Required work
Your output must consist of the records printed verbatim, with the pictures excluded.

[Information given]

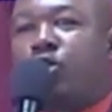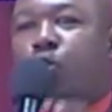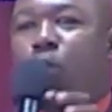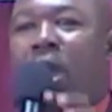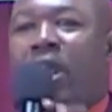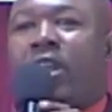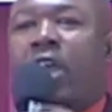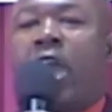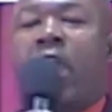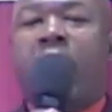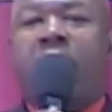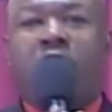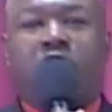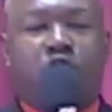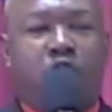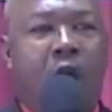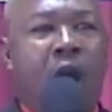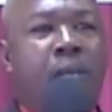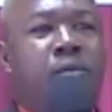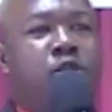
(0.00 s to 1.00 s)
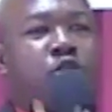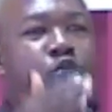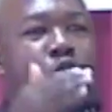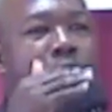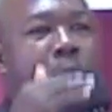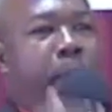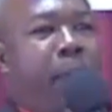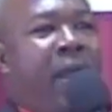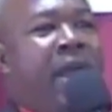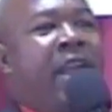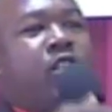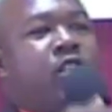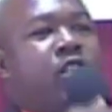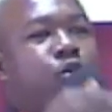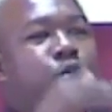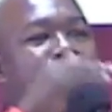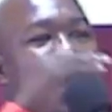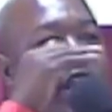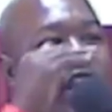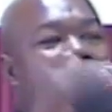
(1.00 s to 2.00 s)
when it comes to a place
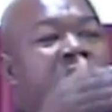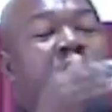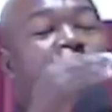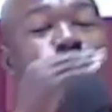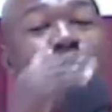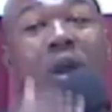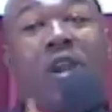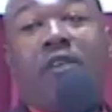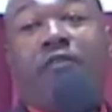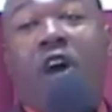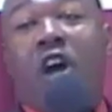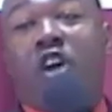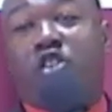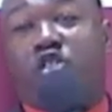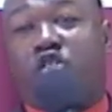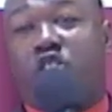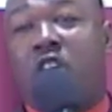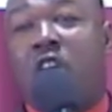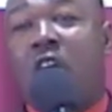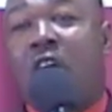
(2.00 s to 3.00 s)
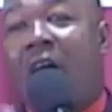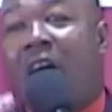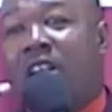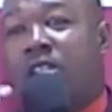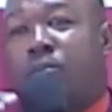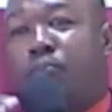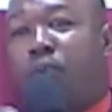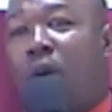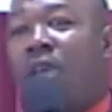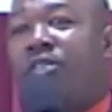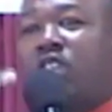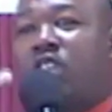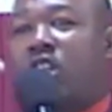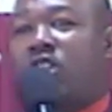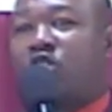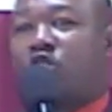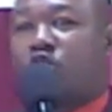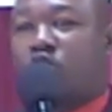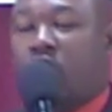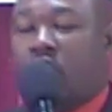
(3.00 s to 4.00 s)
where each one of us, as brothers
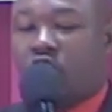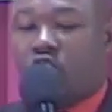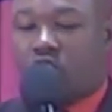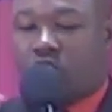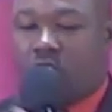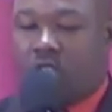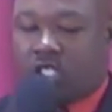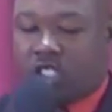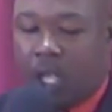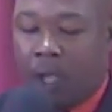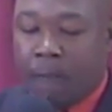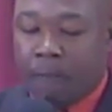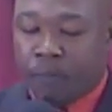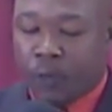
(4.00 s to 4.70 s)
and sisters,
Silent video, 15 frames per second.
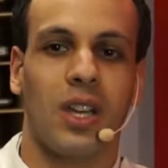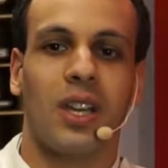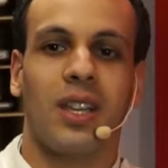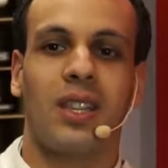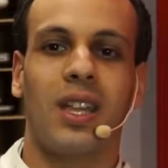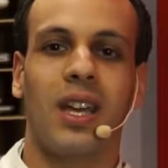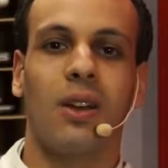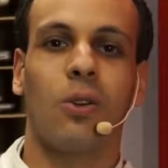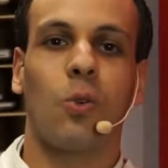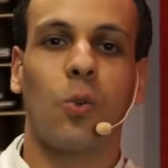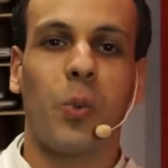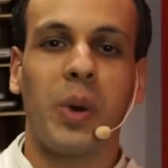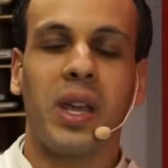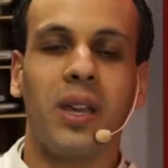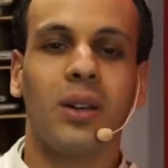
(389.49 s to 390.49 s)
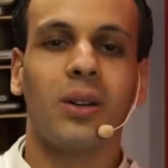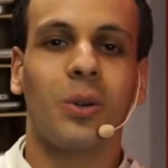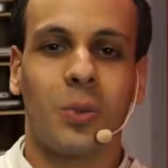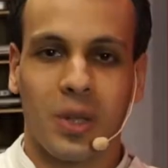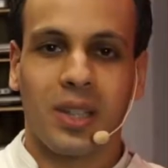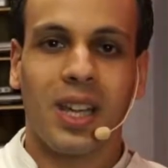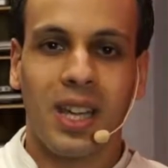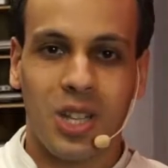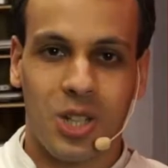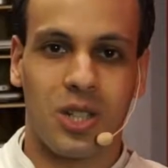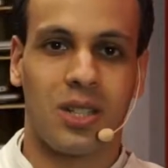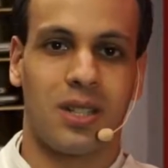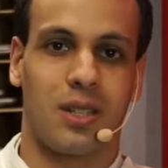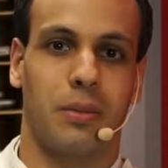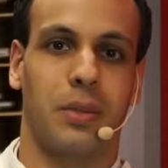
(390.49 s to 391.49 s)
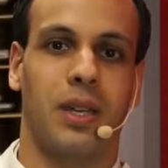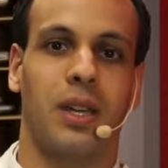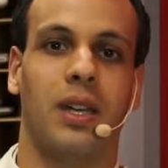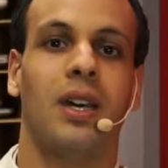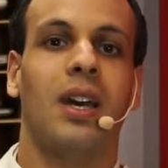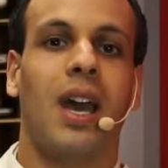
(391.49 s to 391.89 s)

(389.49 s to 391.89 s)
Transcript: their real relation to me,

[/Information given]

Result of this exercise
(0.00 s to 1.00 s)
(1.00 s to 2.00 s)
when it comes to a place
(2.00 s to 3.00 s)
(3.00 s to 4.00 s)
where each one of us, as brothers
(4.00 s to 4.70 s)
and sisters,
Silent video, 15 frames per second.
(389.49 s to 390.49 s)
(390.49 s to 391.49 s)
(391.49 s to 391.89 s)

(389.49 s to 391.89 s)
Transcript: their real relation to me,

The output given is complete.